La siguiente es una carta de la escritora afgana Homeira Qaderi, que vive en Kabul, dirigida a los escritores del mundo. Qaderi fue escritora invitada del International Writing Program de Iowa en 2015. Ha hecho llegar esta carta rogando por su lectura y difusión. Por eso he procedido a improvisar esta urgente traducción al español con el objetivo de hacer llegar su mensaje a la mayor cantidad de gente posible. Los escritores debemos unirnos para denunciar el horror de lo que está sucediendo en Afganistán. Como dice Qaderi al final de su conmovedora carta: «No dejen a las mujeres y niños afganos solos».

Carta abierta a los escritores del mundo.

Saludos, amigos:

Mi nombre es Homeira Qaderi. Mi obra más reciente es Dancing in the Mosque: An Afghan Mother’s Letter to her son [Bailando en la Mezquita: Carta de una madre afgana a su hijo]. Conocí personalmente a algunos de ustedes en el International Writing Program de Iowa, y a otros a través de sus libros. Vivo en Kabul en estos días sangrientos donde, como escritora, mujer y madre, veo a mi pueblo ser perseguido por el Talibán. Estamos atrapados en una guerra que nos fue impuesta: una guerra de poder en la Guerra Global contra el Terror, pero también una guerra de poder promovida por nuestros países vecinos. Cuando el Talibán llegó al poder en 1995, Afganistán ya estaba devastada por una guerra civil y, entonces, el espíritu de nuestro pueblo fue destruido por las leyes obsoletas y draconianas impuestas por el Talibán. El mundo permaneció indiferente a nuestra suerte, creyendo todavía que se trataba de una guerra civil. Pero la escalada de Terror del Talibán significó un peligro para todo el mundo, como los eventos del 11-S dejaron en evidencia.

Quiero expresar esto: la guerra contra el Terror no incube solo a los afganos. Esta es una guerra que debe ser asumida por el mundo. Si Afganistán cae, la seguridad mundial estará comprometida.

Cada quien porta un arma en esta guerra. La mía es mi pluma. Esta es la pluma con la que les estoy escribiendo para pedirles, escritores del mundo, que sean ustedes mi pluma. Nuestros niños, desplazados, en estos días duermen en senderos inmundos, nuestras mujeres dan a luz en las calles, nuestros ancianos y mujeres no tienen forma de escapar, así que mueren en sus casas o son asesinados en las calles donde se amontonan junto a otros refugiados. La catástrofe ha alcanzado su punto más crítico. Nos aproximamos a un doloroso final.

Por favor, denuncien esta tragedia a través de sus redes y medios. No dejen a las mujeres y a los niños afganos solos.

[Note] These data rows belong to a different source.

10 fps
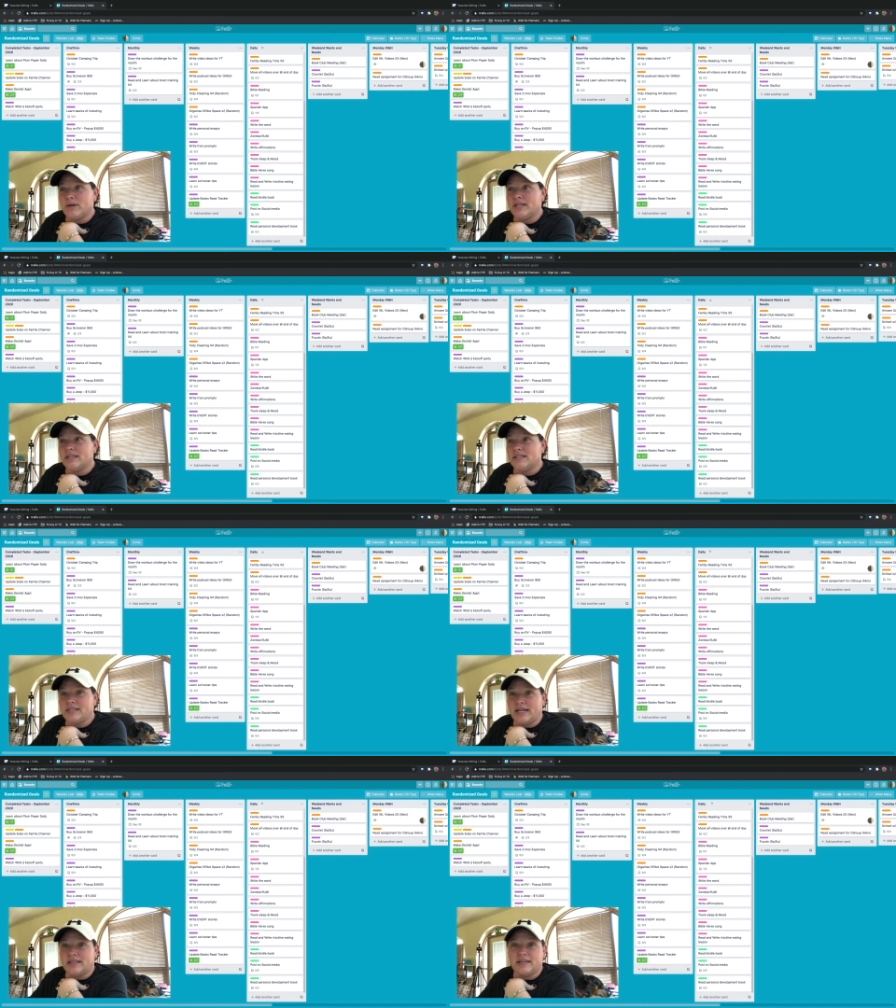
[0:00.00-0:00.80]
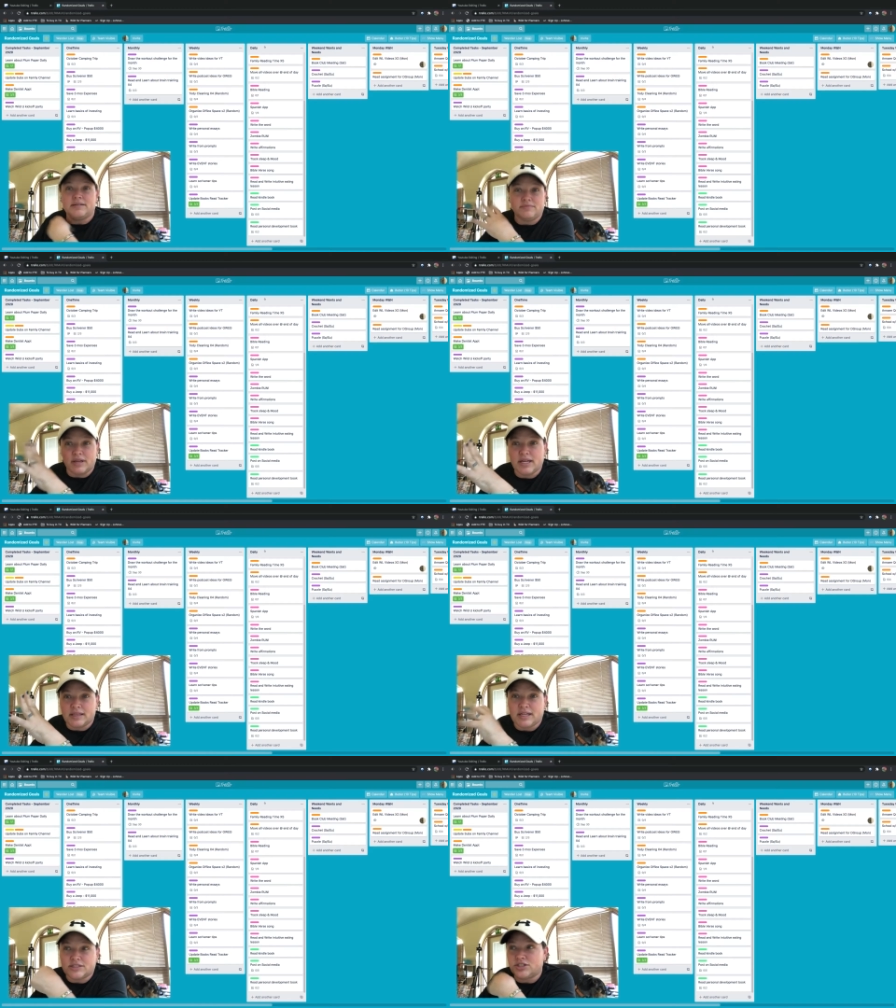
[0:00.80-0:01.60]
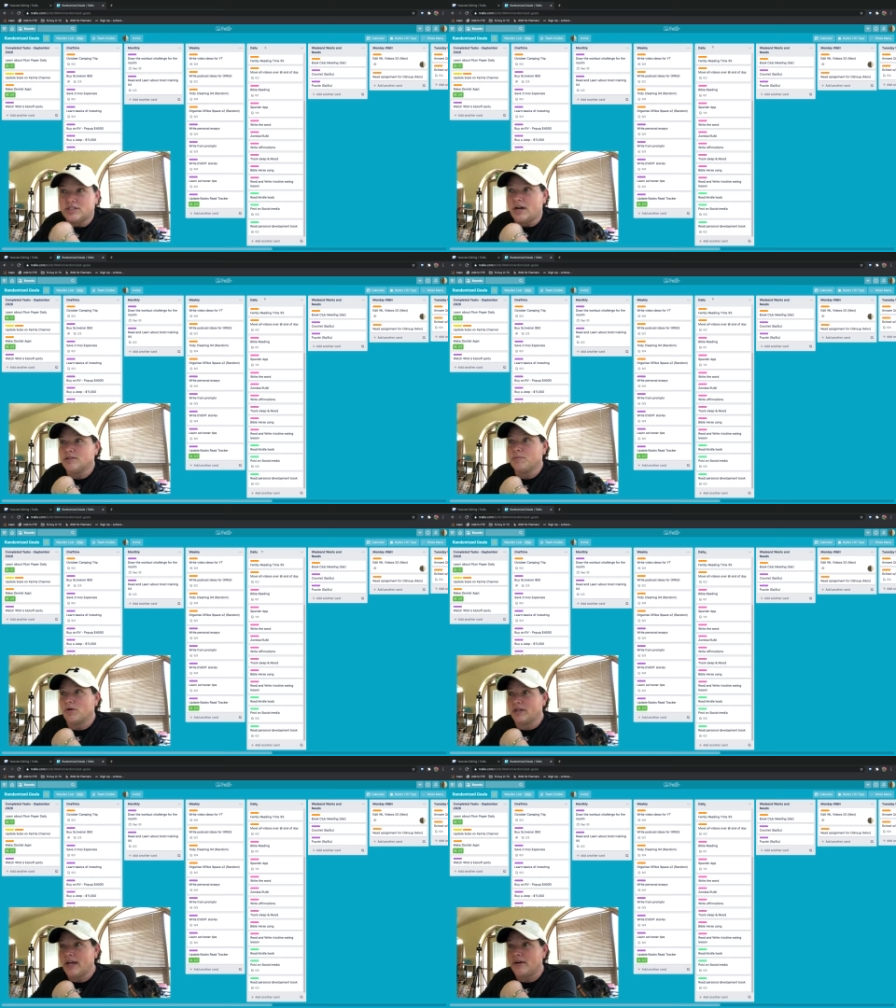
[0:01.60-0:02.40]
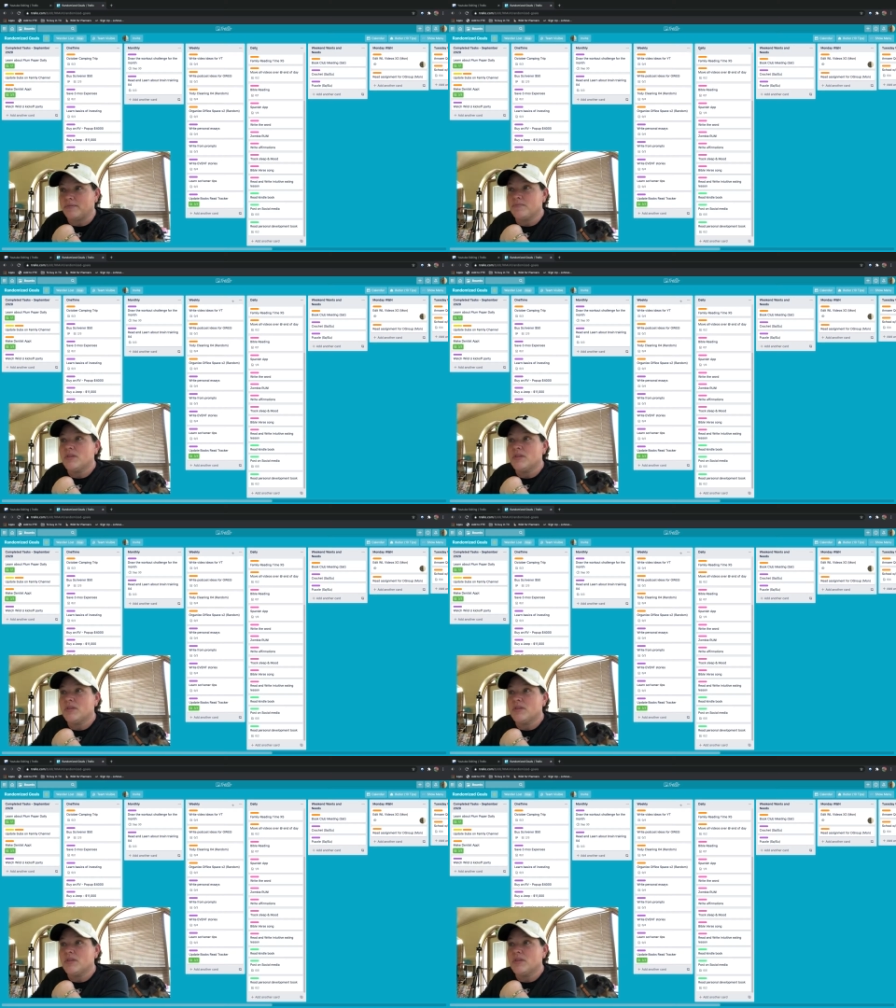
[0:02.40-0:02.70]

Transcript: weekly, daily. That's just how it's broken down.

Por favor, que no caiga en el olvido esta tragedia humana.

Homeira Qaderi.

Kabul, Afganistán.

Texto original en inglés:

A Letter to the Writers of the World
Greetings, friends,


My name is Homeira Qaderi, and I am the author, most recently, of Dancing in the Mosque: An Afghan Mother’s Letter to Her Son. I met some of you in the International Writing Program, and I know others through your writings. I live in Kabul these bloody days, where as a writer, woman, and mother I see my people being pushed around by the Taliban. We are trapped in a war that was imposed on us: a proxy war in the Global War on Terror, but also a proxy war promoted by our neighboring countries. When the Taliban came to power in 1995, Afghanistan was ravaged by civil war, and then the spirit of our people was destroyed by the Taliban imposing draconian and obsolete laws. The world remained indifferent to our fate, believing it was still a civil war. But the Taliban’s embrace of terror posed a danger to the world, as the events of 9/11 made clear.

I want to say the war on terror does not belong to Afghans alone. This is a war that must be waged by the world. If Afghanistan loses, then the security of the world will be endangered.

Everyone has a weapon in this war. Mine is my pen. This is the pen with which I am writing to ask you, the writers of the world, to be my pen. Our displaced children are sleeping these days on dirt roads, our women give birth in the streets, our old men and women have no way to escape and thus either die in their homes or are killed in the streets where they huddle with thousands of other internal refugees. The catastrophe has reached its peak. We are nearing a painful end.

Please talk about this tragedy in your media. Do not leave Afghan women and children alone.

Please do not forget this human tragedy.